Tester statement on Goldman Sachs settlement

(BIG SANDY, Mont.) – Senator Jon Tester today released the following statement in response to Goldman Sachs’ record payment of $550 million to settle charges from the Securities and Exchange Commission that Goldman misled investors prior to the collapse of the U.S. housing market.

“Settling fraud charges by writing a check for more than half a billion dollars, in my opinion, says an awful lot about Goldman Sachs’ role in the financial crisis.  This settlement fulfills a certain responsibility of doing right by folks who got the short end of the stick.  All Americans deserve answers and accountability from any Wall Street firm that relied on taxpayer dollars to stay afloat.  With Wall Street reform passing this week, we’ll be better able to hold those companies accountable.”
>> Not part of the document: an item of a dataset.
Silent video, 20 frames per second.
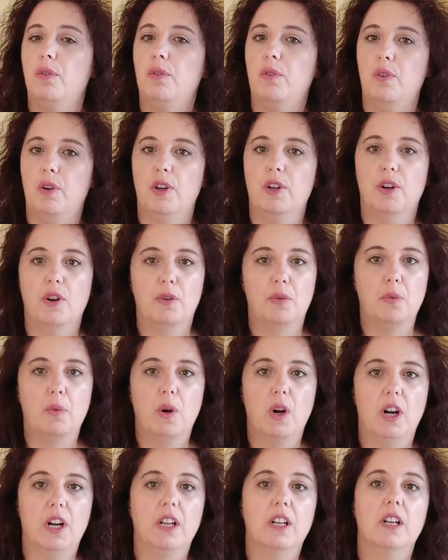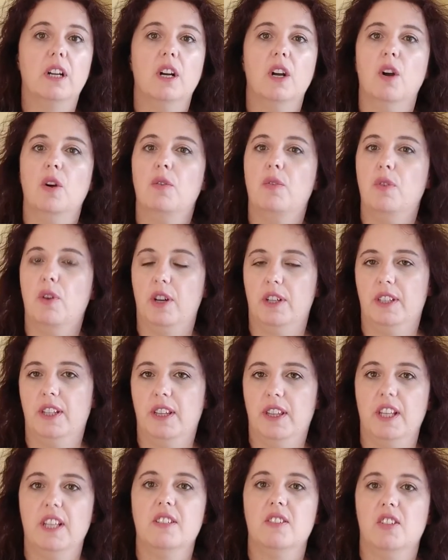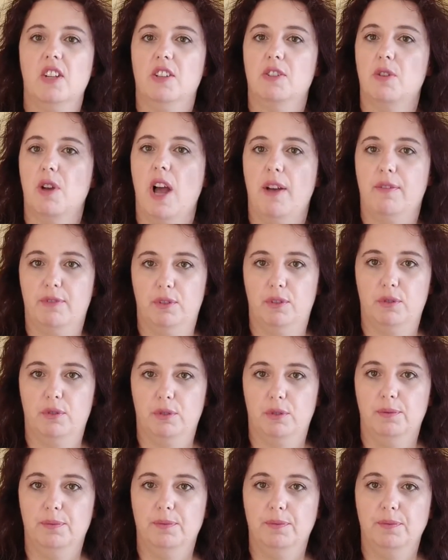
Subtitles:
for your work, for the things that you have to do.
News of Goldman Sachs’ settlement came just minutes after the Senate passed the Wall Street Reform Act Thursday.

The company admitted it did not give investors enough information about a complex financial product called a synthetic collateralized debt obligation (CDO).  Goldman Sachs was accused of intentionally designing certain CDOs to fail, selling them, then betting against them and their clients to make a profit.
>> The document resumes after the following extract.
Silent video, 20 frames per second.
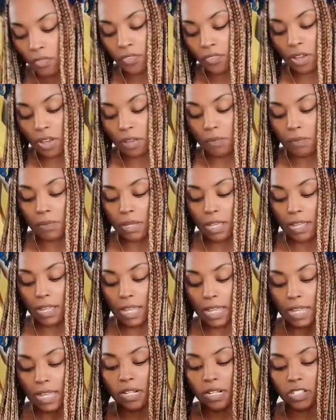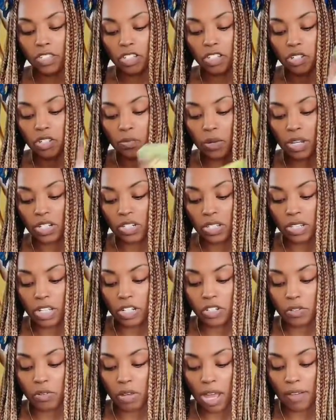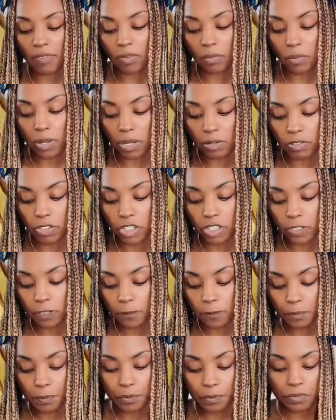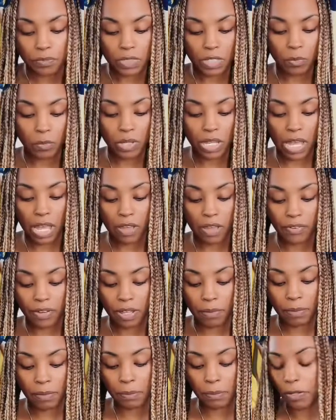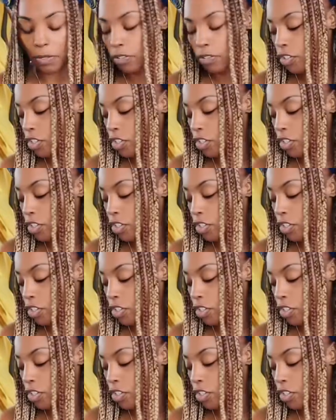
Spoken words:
from any situation that you have around you. We have hummingbird,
Of the $550 million settlement, $300 million will go back to the Treasury to reduce the national debt.  Another $250 million will be returned to harmed investors.

In April, Tester questioned Goldman Sachs CEO Lloyd Blankfein about his company’s 2008 taxpayer-funded bailout.  In response, Blankfein admitted receiving bailout money was an “embarrassing situation.”

Tester, a member of the Senate Banking Committee, is the only Senate Democrat who voted against the bailouts of Wall Street and the U.S. auto industry.